# ResNet Fine-Tuning Demo

*Based on: https://huggingface.co/blog/fine-tune-vit*

Before running, download the [TrashNet dataset](https://github.com/garythung/trashnet/raw/master/data/dataset-resized.zip) and extract it to the 'dataset' folder.

In [None]:
%pip install huggingface
%pip install datasets
%pip install pillow
%pip install transformers
%pip install scikit-learn
%pip install transformers[torch]
%pip install tensorboardX
# PyTorch + CUDA should be installed manually

## Dataset Processing

In [1]:
from datasets import load_dataset

ds = load_dataset("imagefolder", data_dir="dataset", split="train")
ds = ds.train_test_split(test_size=0.2, seed=512)

  from .autonotebook import tqdm as notebook_tqdm
Resolving data files: 100%|██████████| 2527/2527 [00:00<00:00, 75841.54it/s]


In [2]:
from transformers import AutoImageProcessor
from torchvision.transforms import Compose, RandomResizedCrop, RandomHorizontalFlip, ToTensor, Normalize, Resize, CenterCrop, ConvertImageDtype, InterpolationMode, ColorJitter
import torch

model_name_or_path = 'microsoft/resnet-50'
processor = AutoImageProcessor.from_pretrained(model_name_or_path)

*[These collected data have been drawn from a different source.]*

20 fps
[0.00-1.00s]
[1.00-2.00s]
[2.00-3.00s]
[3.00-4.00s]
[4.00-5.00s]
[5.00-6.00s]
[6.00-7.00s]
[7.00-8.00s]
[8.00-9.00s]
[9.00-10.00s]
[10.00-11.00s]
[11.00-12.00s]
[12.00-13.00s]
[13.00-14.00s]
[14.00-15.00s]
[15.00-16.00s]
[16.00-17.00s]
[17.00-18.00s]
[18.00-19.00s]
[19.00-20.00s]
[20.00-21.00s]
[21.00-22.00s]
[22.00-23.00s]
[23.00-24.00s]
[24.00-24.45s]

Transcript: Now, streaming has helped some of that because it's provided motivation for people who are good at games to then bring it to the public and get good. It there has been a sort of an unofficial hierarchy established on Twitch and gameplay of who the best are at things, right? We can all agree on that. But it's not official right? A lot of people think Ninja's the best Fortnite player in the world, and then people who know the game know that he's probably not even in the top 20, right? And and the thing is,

_train_transform = Compose([
    RandomResizedCrop(processor.size['shortest_edge'], interpolation=InterpolationMode.BICUBIC, antialias=None),
    RandomHorizontalFlip(),
    ColorJitter(brightness=0.4, contrast=0.4, saturation=0.4, hue=0.1),
    ToTensor(),
    ConvertImageDtype(torch.float),
    Normalize(
        mean=processor.image_mean,
        std=processor.image_std
    )
])

_val_transform = Compose([
    Resize(processor.size['shortest_edge'], interpolation=InterpolationMode.BICUBIC, antialias=None),
    CenterCrop(processor.size['shortest_edge']),
    ToTensor(),
    ConvertImageDtype(torch.float),
    Normalize(
        mean=processor.image_mean,
        std=processor.image_std
    )
])

def train_transform(example_batch):
    example_batch['pixel_values'] = [
        _train_transform(img.convert('RGB')) for img in example_batch['image']
    ]
    return example_batch

def val_transform(example_batch):
    example_batch['pixel_values'] = [
        _val_transform(img.convert('RGB')) for img in example_batch['image']
    ]
    return example_batch

ds['train'].set_transform(train_transform)
ds['test'].set_transform(val_transform)

Could not find image processor class in the image processor config or the model config. Loading based on pattern matching with the model's feature extractor configuration.


## Training

In [3]:
import torch

def collate_fn(batch):
    return {
        'pixel_values': torch.stack([x['pixel_values'] for x in batch]),
        'labels': torch.tensor([x['label'] for x in batch])
    }

In [4]:
import numpy as np
from datasets import load_metric

metric = load_metric("accuracy")
def compute_metrics(p):
    return metric.compute(predictions=np.argmax(p.predictions, axis=1), references=p.label_ids)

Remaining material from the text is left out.